Leaving the country of my birth has left me with many scars and regrets. Losing much of the rich Sri Lankan culture, music and language is often hard to bear. I am now a stranger to the new generation that has grown up in my absence. So much has happened to our lives since I left Sri Lanka. It is now impossible to match the closeness I once enjoyed with my family and friends back home. Above all not being with my parents at their hour of need still brings me great sadness that is hard to console. I have paid a heavy price for my professional ambitions and achievements.

It was the Roman poet Virgil who wrote, “Tempus fugit” — time flies. Indeed, it does. Despite life’s fleeting tumults, none of us is here forever; our time will come. Now I find myself in the grip of events, many beyond my control. As an octogenarian, my mind is calmer. There is no longer a burning ambition, no desire to chase money or position. I have fulfilled my duty to care for my progeny.
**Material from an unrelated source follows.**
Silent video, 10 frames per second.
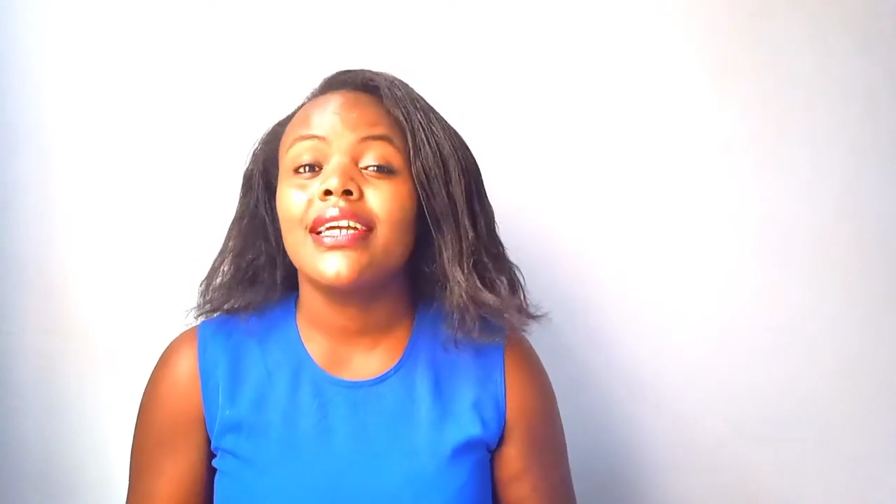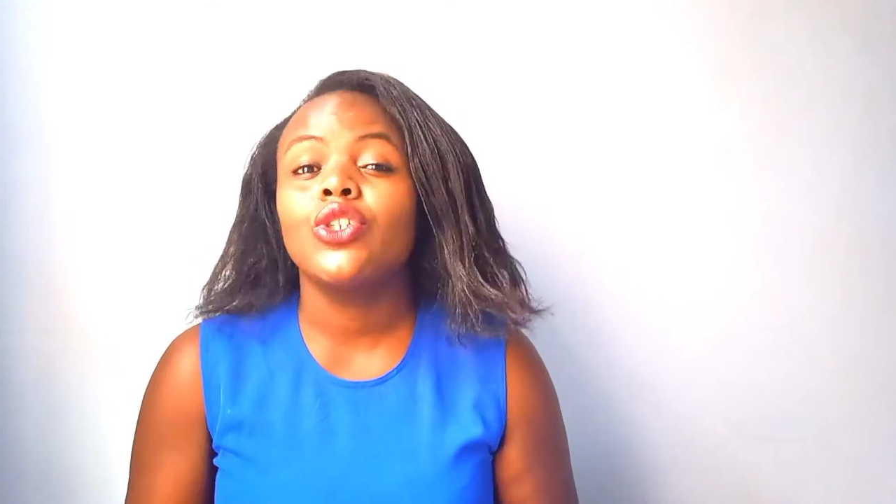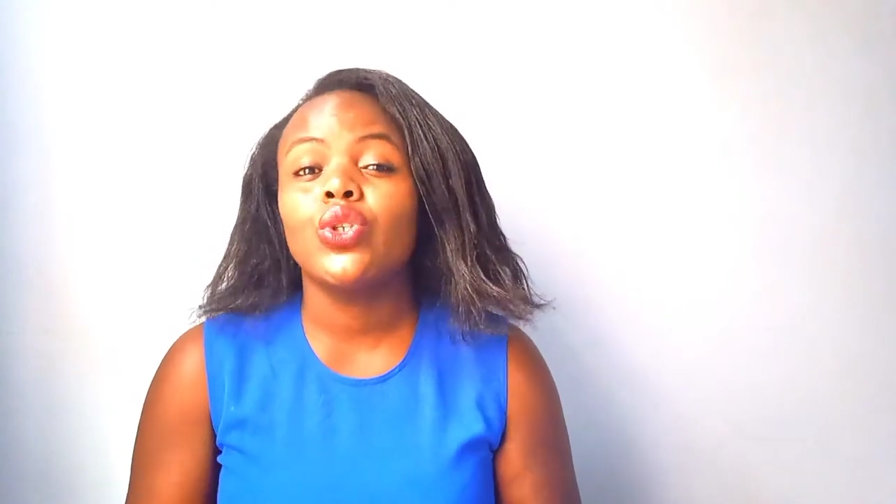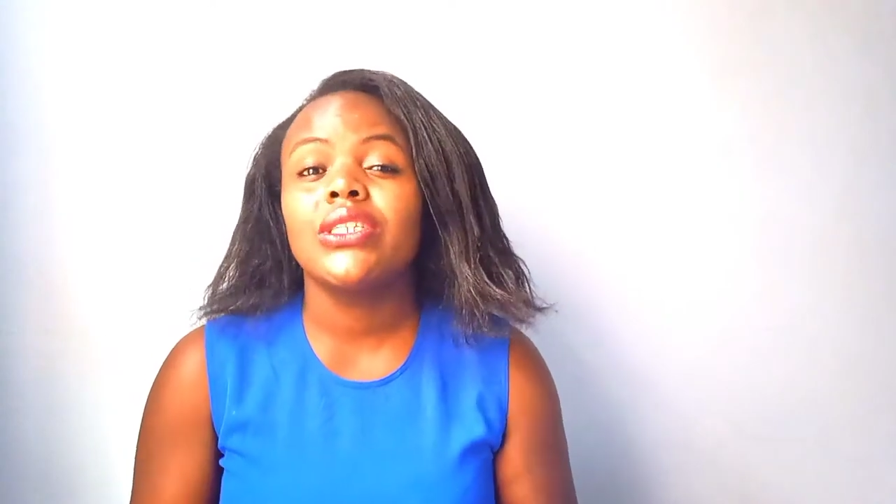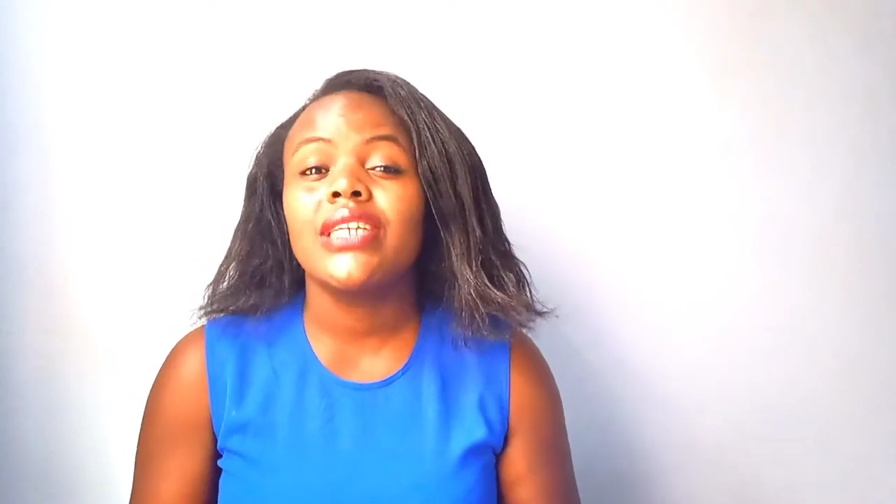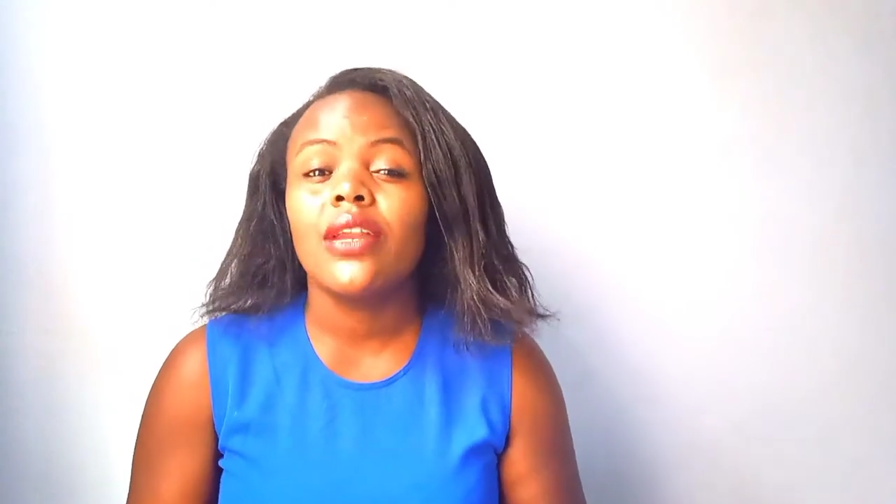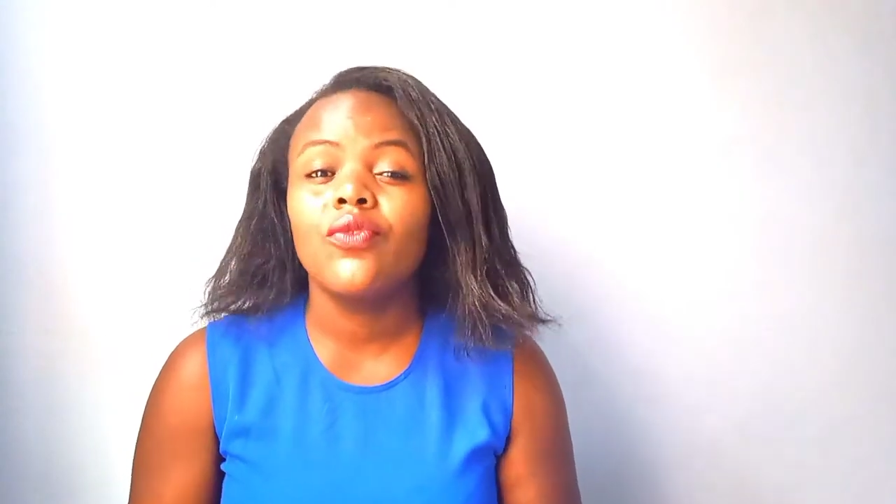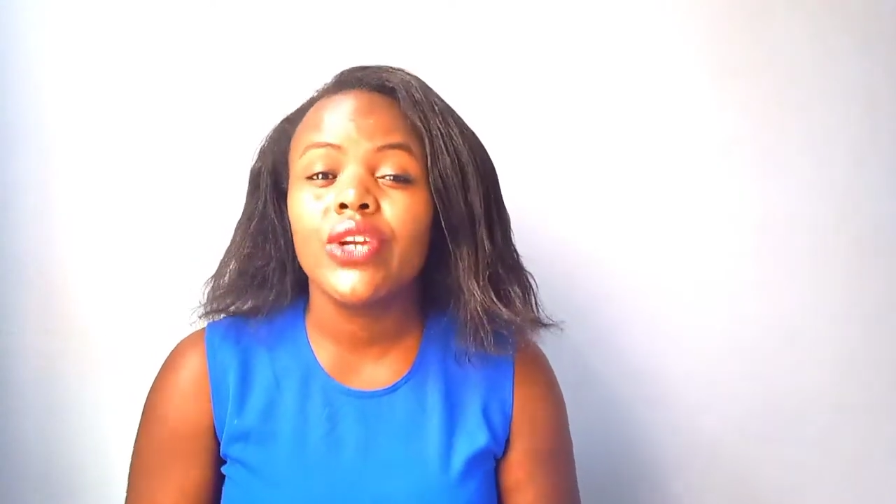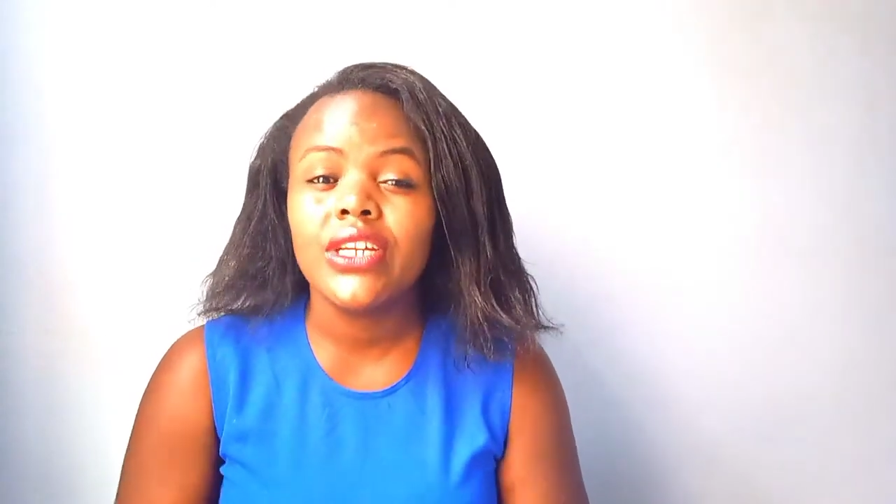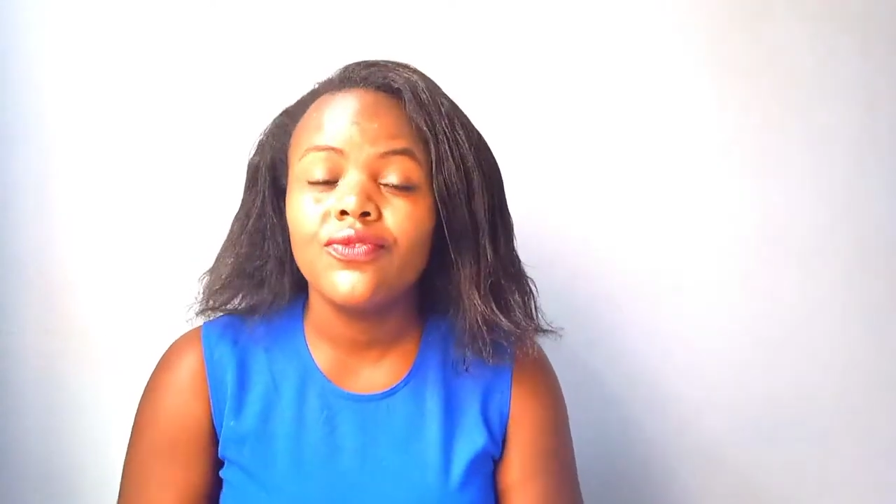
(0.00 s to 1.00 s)
a joint
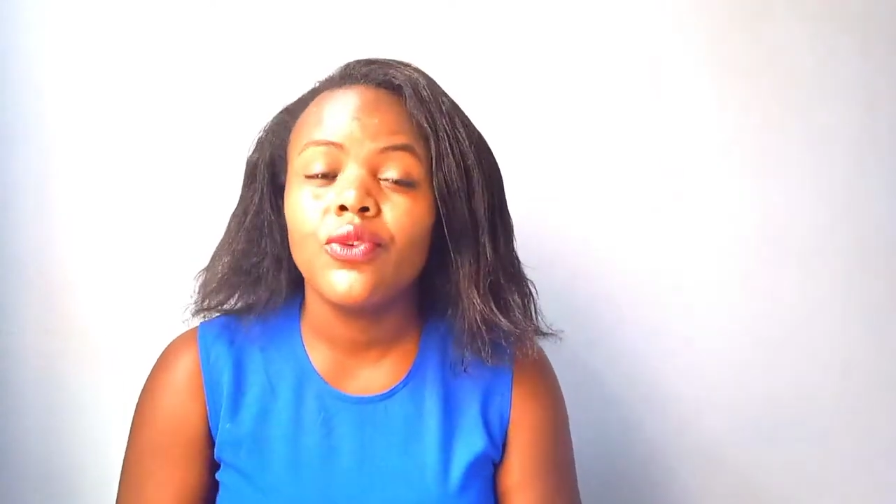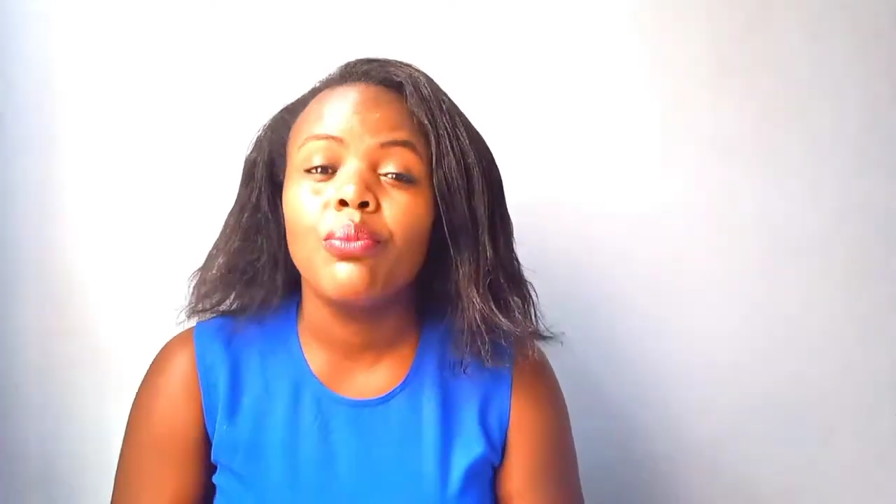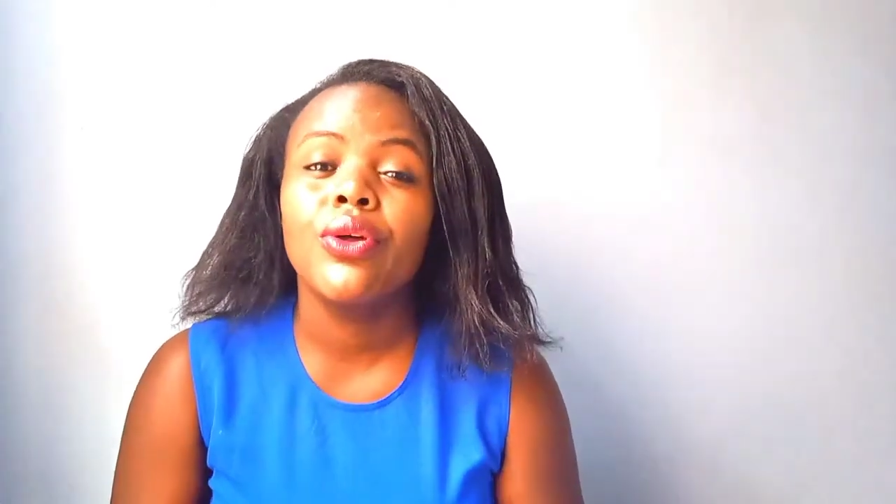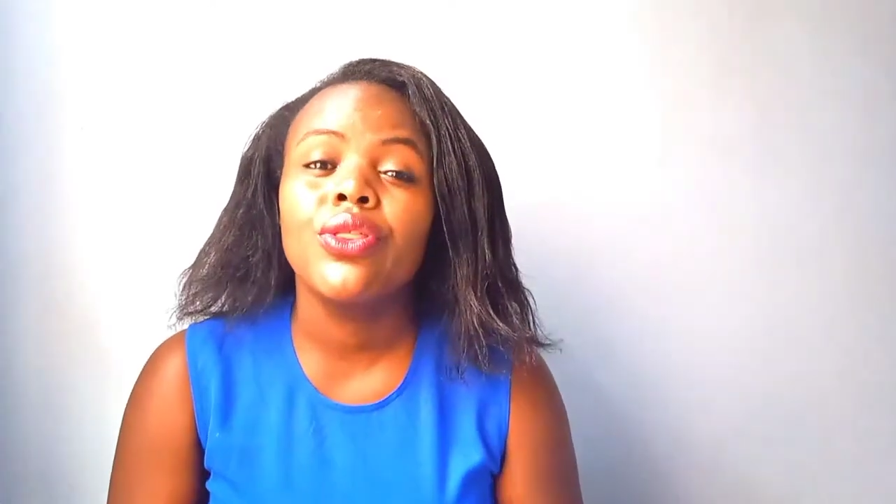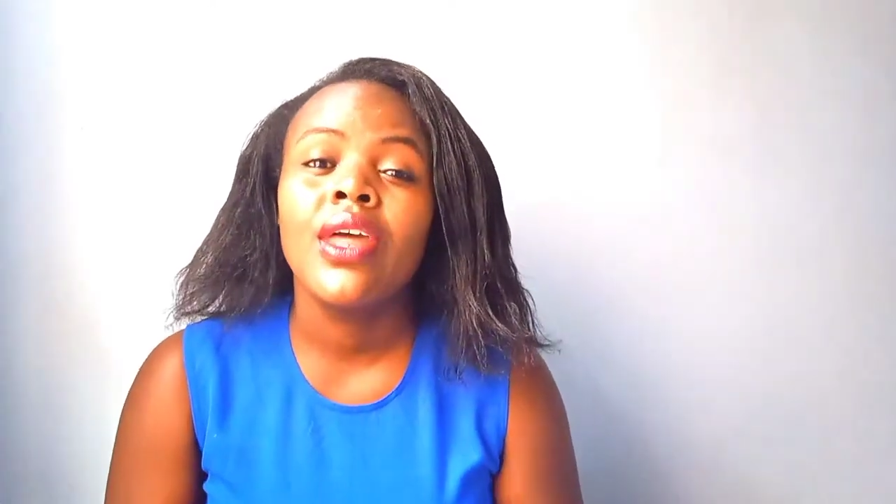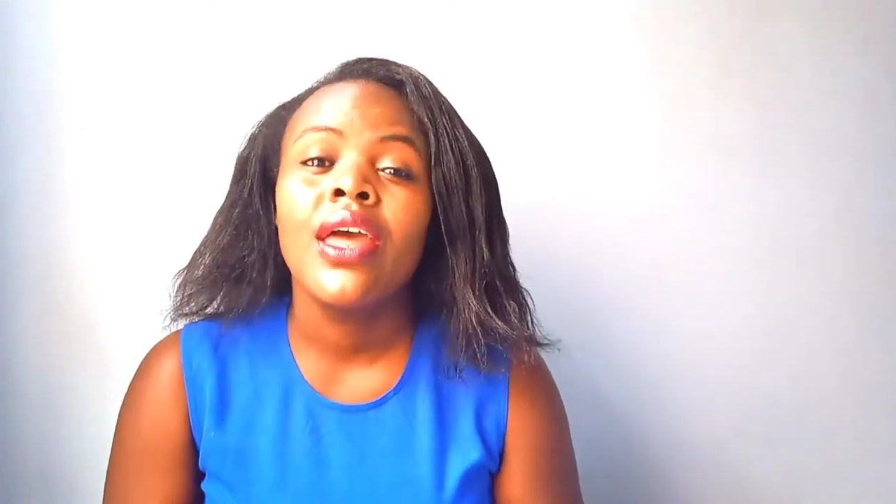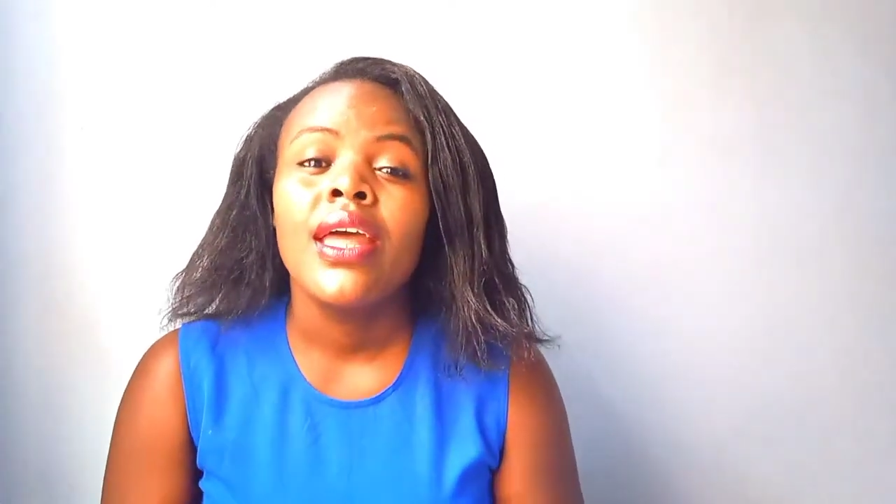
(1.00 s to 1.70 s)
advocate for both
Worry never helps; it only destroys and pulls the mind into darkness. I seek the serenity to accept what I cannot change, the courage to change what I must, and the wisdom to know the difference—so I may remain calm and be at peace.

I look to the future because that's where I'm going to spend the rest of my life. Once I have made the necessary choices for my parting, it is important that I return to my regular routine. There is no purpose in dwelling on death and dying; I will deal with it when it comes. It is true — I will not pass this way again. And so, I must savour the beauty of nature, the birds and the bees, and the company of family and friends. Only then can I truly sing that familiar refrain, “Que sera, sera” — whatever will be, will be.